Was ist aus der vermeintlichen Liebe zwischen Sharon und John geworden? Nun ja: Sharon ist gar keine Frau, sondern ein 41-jähriger Computer-Programmierer aus Manchester. Sein Name ist Mike. Mehr verrät er nicht. Denn es ist besser, seine wahre Identität im Umgang mit Kriminellen zu verheimlichen. Nachdem er einige von den betrügerischen Briefen bekommen hatte, startete Mike vor rund zwei Jahren seine Anti-419-Webseite. Mike nimmt in den Briefen eine ganze Reihe von Charakteren an. Ein überdurchschnittlich erfolgreiches Anti-Betrüger-Profil ist das einer 27-jährigen Angestellten in einer Werbeagentur, die immer noch unverheiratet ist – Sharon. Meistens tischt er dem Betrüger eine eigene Schicksalsgeschichte auf. In anderen Fällen gibt Mike vor, einer Kirche namens „Brot, Wein und Fisch“ anzugehören und verlangt zur Identifizierung, dass der 419-Betrüger sich mit einem Laib Brot auf dem Kopf und einer Flasche Wein im Schoß für ein Foto ablichten lässt, wahlweise auch mit einem Fisch auf dem Kopf. Im Namen der „Church of the Holy Cow“ fordert Mike, dass Milchflaschen eine zentrale Rolle im Bild spielen. Er nutzt seine technischen Fähigkeiten, manipulierte Fotos und Dokumente zu erstellen, die die Betrüger von seiner Zahlungsbereitschaft überzeugen sollen. Unter Zugzwang schicken sie dann haarsträubende Fälschungen zurück, bei denen allein die Laienhaftigkeit Lachtränen erzeugt: Teils knabenhafte, teils ältere Männer, die sich in ihren Briefen als Industriebosse ausgegeben hatten, teils in schäbiger Trainingskleidung, teils in abgewetzten, viel zu engen Anzügen. Es geht den Anti-419-Köderern um diese Trophäen. Mike sagt, dass er auch zeigen wollte, wie diese Betrüger aussehen.

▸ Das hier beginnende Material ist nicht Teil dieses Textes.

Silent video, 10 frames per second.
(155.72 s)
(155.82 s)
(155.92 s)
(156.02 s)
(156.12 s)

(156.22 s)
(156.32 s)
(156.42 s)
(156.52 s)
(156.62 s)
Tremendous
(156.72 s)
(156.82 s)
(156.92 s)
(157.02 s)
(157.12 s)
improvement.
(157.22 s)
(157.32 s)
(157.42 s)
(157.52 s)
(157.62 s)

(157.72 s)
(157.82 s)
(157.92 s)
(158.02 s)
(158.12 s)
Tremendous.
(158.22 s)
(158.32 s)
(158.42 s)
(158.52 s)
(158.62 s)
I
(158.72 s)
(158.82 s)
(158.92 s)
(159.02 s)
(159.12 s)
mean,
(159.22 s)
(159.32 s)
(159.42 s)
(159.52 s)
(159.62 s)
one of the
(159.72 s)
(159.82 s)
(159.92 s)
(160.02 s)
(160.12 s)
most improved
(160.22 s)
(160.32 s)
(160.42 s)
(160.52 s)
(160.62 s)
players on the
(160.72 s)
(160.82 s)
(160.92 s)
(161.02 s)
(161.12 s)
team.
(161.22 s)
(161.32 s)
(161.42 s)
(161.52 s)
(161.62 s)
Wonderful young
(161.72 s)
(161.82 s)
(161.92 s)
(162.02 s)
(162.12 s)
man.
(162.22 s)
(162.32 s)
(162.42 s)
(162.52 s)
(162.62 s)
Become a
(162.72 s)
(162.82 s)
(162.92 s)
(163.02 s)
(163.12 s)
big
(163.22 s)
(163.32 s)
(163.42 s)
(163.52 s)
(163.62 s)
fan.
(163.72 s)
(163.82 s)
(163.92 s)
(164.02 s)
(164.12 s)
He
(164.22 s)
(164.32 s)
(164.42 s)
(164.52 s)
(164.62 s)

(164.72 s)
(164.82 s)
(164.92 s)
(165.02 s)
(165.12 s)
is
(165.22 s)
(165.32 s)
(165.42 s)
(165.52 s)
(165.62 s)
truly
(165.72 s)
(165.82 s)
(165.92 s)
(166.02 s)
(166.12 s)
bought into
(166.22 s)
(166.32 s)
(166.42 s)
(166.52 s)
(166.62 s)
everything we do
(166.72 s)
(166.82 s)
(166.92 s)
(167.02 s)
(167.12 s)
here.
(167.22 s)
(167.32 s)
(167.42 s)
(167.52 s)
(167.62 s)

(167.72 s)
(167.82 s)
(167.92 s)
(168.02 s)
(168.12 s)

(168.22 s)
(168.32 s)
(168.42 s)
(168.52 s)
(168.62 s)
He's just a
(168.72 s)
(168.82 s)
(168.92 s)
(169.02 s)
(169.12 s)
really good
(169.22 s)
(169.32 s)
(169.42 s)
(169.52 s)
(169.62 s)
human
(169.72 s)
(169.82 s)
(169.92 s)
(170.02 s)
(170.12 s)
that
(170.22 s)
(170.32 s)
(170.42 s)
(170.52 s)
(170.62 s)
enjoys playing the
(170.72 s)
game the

Gewundert habe ihn, wie leicht die Lügenexperten auf seine Geschichten hereinfallen.

Über die Motivation dafür, Dutzende langwierige Korrespondenzen gleichzeitig zu führen, sagt Mike, dass es seine Kreativität fördere, sich ständig neue, absurde Geschichten auszudenken und mit manipulierten Bildern die Gegner hinters Licht zu führen.

Irgendwann kommt es zwangsläufig zur Enttarnung. Dann ist die Zeit für Mike und seine Mitstreiter gekommen, den Betrügern einen Hinweis auf die eigene Webseite zu geben und ihnen in einer letzten E-Mail ins Gewissen zu Reden: Sie sollten die 419-Lügengeschichten besser sein lassen, ihre Gehirn für etwas anderes nutzen, auch wenn es der steinigere Weg sei. John antwortete zunächst trotzig, dass er sowieso nicht auf Sharons Spielchen hereingefallen sei. Gleichzeitig verbarg er nicht seine Bewunderung für die technischen Tricks von Sharon und schlug vor, ob Mike nicht gemeinsame Sache mit ihm machen wolle. Mike antwortete nicht. Ein paar Monate später kam eine weitere E-Mail von John. Er schrieb, dass er nun ein wahrhafter Christ geworden sei, auch wenn er kein Einkommen mehr habe und es seiner armen Familie noch schlechter ginge. Der Brief endete mit der Frage, ob Mike nicht sein Freund werden wolle. Und ob er nicht ein bisschen Geld schicken könne?